RE:RE:Chinese drug development

https://ir.bioatla.com/static-files/4a2acc24-003a-420e-a605-778b658dcc8d

These guys seem to be responsible for one or two of those ADCs with Chinese INDs. Haven't discovered if it's partnered in China or they went forward alone. Even just the regulatory landscape on it's own must make China attractive to companies. The reason for posting is p13 of the presentation. It shows the decision tree for go/no go on the interim analysis. Given it's n=10 for each cancer type it in some ways matches THTX's 1b expansion phase. You can see from that diagram that a go decision comes from just 1 (out of 10) PR/CR or Progression Free Survival of 12 weeks+ in 4 patients. So the bar is relatively low for the program to continue in these early trials. I would think THTX will be making a similar decision when they get to the expansion 1b phase. It should also be noted that they have done the necessary all-comer phase to see where their cut-off lies in terms of target expression and it looks like they are pre-screening from Ph2 onwards. This is also the 2 nd company I see using % of cells expressing the target as the metric they use, rather than looking at overall staining intensity of the sample. I don't think THTX have landed (publically) on a method of quantification of target, they certainly don't have a cutoff value yet. It'll be interesting to see where this goes once they have the data.

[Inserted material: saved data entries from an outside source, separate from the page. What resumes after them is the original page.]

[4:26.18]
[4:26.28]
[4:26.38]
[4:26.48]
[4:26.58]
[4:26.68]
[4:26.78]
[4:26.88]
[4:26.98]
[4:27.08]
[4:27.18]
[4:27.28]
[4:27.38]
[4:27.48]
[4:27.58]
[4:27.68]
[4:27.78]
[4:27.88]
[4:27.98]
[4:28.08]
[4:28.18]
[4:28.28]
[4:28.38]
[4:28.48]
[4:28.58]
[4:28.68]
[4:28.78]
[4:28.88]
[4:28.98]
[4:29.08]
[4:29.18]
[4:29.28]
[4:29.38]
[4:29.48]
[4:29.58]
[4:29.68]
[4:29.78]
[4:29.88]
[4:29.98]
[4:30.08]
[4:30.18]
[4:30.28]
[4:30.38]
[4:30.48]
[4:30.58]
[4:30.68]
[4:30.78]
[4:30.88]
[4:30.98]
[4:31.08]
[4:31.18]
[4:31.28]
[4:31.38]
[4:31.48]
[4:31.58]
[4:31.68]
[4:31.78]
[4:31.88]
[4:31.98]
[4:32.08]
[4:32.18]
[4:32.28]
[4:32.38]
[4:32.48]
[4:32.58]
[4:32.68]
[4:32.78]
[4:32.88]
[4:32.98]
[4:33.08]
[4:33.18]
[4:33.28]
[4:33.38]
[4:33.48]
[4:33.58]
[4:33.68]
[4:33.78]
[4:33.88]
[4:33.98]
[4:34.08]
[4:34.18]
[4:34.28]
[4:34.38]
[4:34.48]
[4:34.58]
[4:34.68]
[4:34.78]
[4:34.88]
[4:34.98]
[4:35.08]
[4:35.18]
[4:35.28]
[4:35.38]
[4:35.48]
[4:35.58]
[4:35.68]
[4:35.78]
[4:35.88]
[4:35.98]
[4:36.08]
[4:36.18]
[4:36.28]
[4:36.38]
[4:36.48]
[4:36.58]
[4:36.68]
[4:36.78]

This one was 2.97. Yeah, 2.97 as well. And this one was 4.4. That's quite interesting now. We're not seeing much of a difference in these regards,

This company has a value similar to THTX although last year it was very much higher. Not sure what happened to them, maybe they just deflated along with the rest of biotech. A $200-$300 mil valuation on THTX's early stage cancer program seems justifiable, if biotech was a bit hotter maybe more.

(there's more in that presentation to like, worth flicking through I think)

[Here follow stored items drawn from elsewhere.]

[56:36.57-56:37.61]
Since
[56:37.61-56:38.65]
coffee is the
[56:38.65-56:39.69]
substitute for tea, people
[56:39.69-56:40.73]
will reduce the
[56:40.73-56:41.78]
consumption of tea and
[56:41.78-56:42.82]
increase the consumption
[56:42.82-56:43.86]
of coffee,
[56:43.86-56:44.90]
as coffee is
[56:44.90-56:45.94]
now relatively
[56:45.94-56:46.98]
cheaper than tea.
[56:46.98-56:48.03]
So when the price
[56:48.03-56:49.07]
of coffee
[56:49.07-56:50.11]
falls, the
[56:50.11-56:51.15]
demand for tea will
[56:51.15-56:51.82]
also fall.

Wino115 wrote: Eye-opening data for sure. So maybe the thought is that once you validate a successful oncology target, you are far better off partnering quickly inside China to give one firm a solid lead around it before 20 copy cat versions come out targeting your receptor like all those PD-1 ADCs in trial. After all, THTX does not own sortilin, just their SORT1+ technology.

qwerty22 wrote: https://www.pharmadj.com/en/cms/detail.htm?item.id=1609c6932bf711ecbee6fa163e42049a

Some amazing stats in this article on oncology drug development in China. Amazing that the Chinese regulator has cut the IND approval time from 16 months to 60 days. ADCs get a strong mention. While there is a lot of copycats in the PD-L1 it looks like there is also a lot of companies prepared to take on innovative targets in the ADC space.